|Maps: History and Projections|
- demonstrate an understanding of spatial organization components (e.g. place, location, region, pattern);
- identify and analyse patterns of spatial organization, including land use, population distribution and ecozones;
|Prior Knowledge Required:
This lesson is fairly straightforward. Students should have access to a globe with which they can make conclusions regarding the usage of projections. In supplementary lessons students will need to have prior experience using ArcView GIS software. If students have not yet had this experience schedule in a period to work with the introductory lessons.
- enough oranges to allow for one per student
- enough atlases for at least one per two students
- one black indelible marker per student
- one spoon per student/2 students
- copies of different projections on overheads
- computer lab and ArcView GIS software for supplementary lessons
- for students with limited arm/hand movements have them work with a partner, or give them a large piece of fruit (i.e. grapefruit)
|Content and Learning Strategies:
1. Short lecture on the history of maps and projections (see lecture notes).

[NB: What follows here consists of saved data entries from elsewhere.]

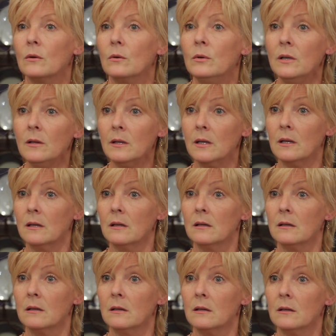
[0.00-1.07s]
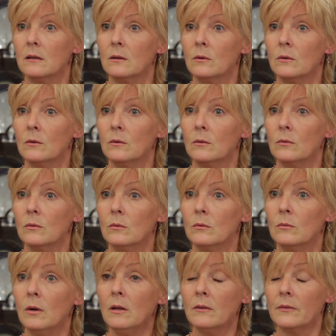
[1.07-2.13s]
Really?
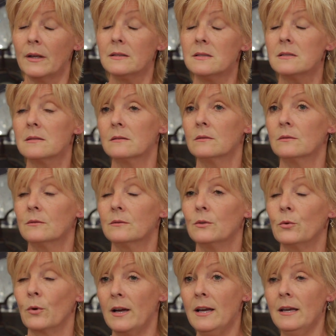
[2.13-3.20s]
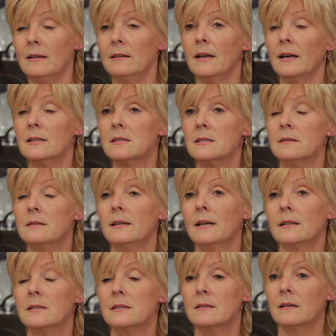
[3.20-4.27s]
Well, that's great. That's,
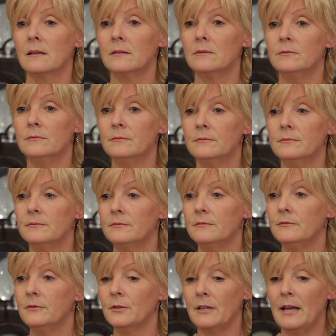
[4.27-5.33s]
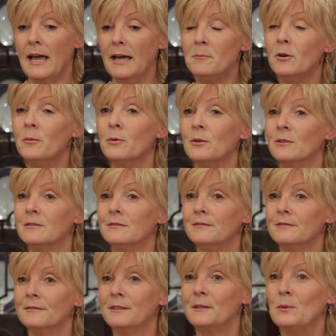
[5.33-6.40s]
that's uh, very admirable
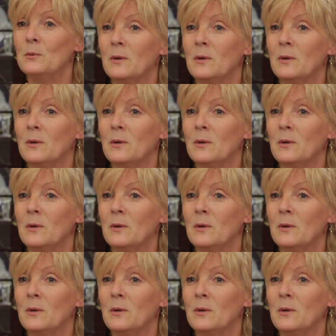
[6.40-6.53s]
in a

Creating an edible globe (copied freely with attribution to A. Lewandowski):
2. Provide each student with an orange/or grapefruit(as round as possible).
3. Using indelible markers, start students off by asking them to add major gridlines to the mini-globe (Equator, Prime Meridien, Tropics of Capricorn and Cancer). Have students use an atlas if necessary.
4. Using an atlas has students draw as neatly as possible the outline of the continents onto the surface of the orange.
5. When the maps are completed capture the completed image with a digital camera/or regular camera with the fruit resting on a black (construction paper) background.
6. On the completed fruit globe, make a careful incision around the equator. Use a teaspoon or tablespoon to carefully lift the two hemispheres off the fruit.
7. Have students gently lay each hemisphere on their desk top.
8. Have students create an uncontrolled projection by smashing one of the hemispheres flat. Have students record in their notes where the tears occured and how it distorts the projections.
9. Using the second half of the orange have the students try to carefully control where the tears occur, so as to create the least distortion of the landmasses on the hemisphere...a controlled projection.
10. Take a final picture of the students best projection. These pictures can be developed and evaluated or used on a display board.
11. Have students record their observations of the second projection. Compare these observations to the specifics for various projections (see chart).
|Assessment and Evaluation:
You may choose to assess each projection, however I would recomment spending the time assessing the students under the Thinking/Inquiry section of the achievement chart.